1) Specifically offering non-gameplay elements to incentivize gameplay is dangerous. This is different from creating a poly-medial poly-textual work where disparate elements are intended to sit side by side in an affective, aesthetic, artistic, or meaningful juxtaposition.

2) My statement does not argue for or against the idea that other medium also convey meaningful ideas. It' makes no evaluative statement about other mediums or even combinations of other mediums. It's specifically talking about using anything other than gameplay/games to try to get people to play games. It doesn't matter if these things have meaning in and of themselves.
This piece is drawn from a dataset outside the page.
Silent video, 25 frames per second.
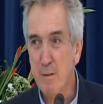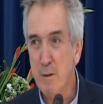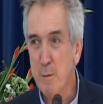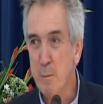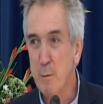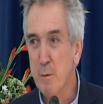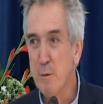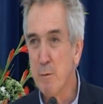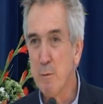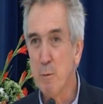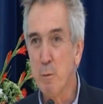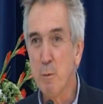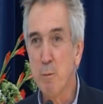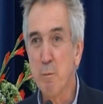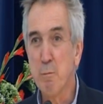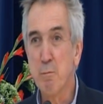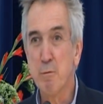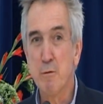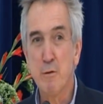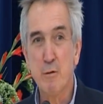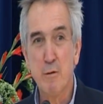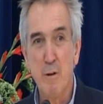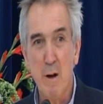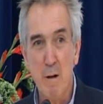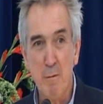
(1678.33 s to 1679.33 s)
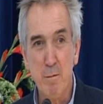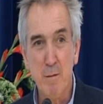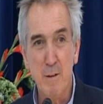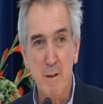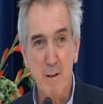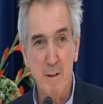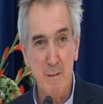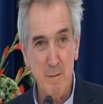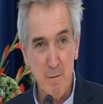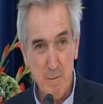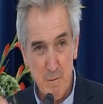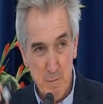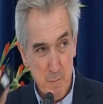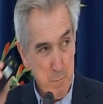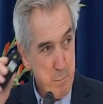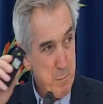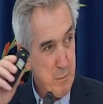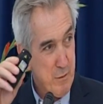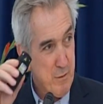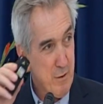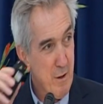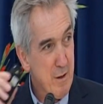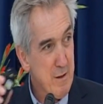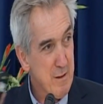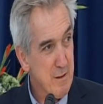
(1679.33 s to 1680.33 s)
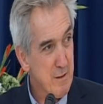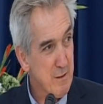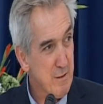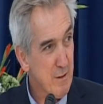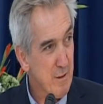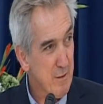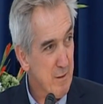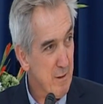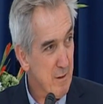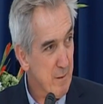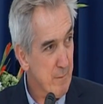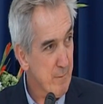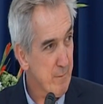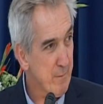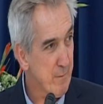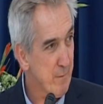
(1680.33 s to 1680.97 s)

they were all travelling beside each other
If it's used as bait, then we probably have a problem on our hands.

3) If gameplay gets to the core meaning of an interactive game experience, then drawing an analogy to the mechanical act of turning the page of a book doesn't work. A better analogy would be reading the book and understanding the written messages is gameplay, yet this particular book offers money/candy on every page. Money/candy is something completely extrinsic to reading. So, creating this wacky book to help kids/people enjoy reading is a big mistake.


I hope that makes sense. I'm glad you were ready to call me out though. Better to be critical than inattentive.

February 4, 2013 | Registered CommenterRichard Terrell (KirbyKid)

Thanks for the clarification! I'm glad to hear that you weren't trying to make a silly point like that. :)

I totally agree with you, now that I understand what you are actually saying.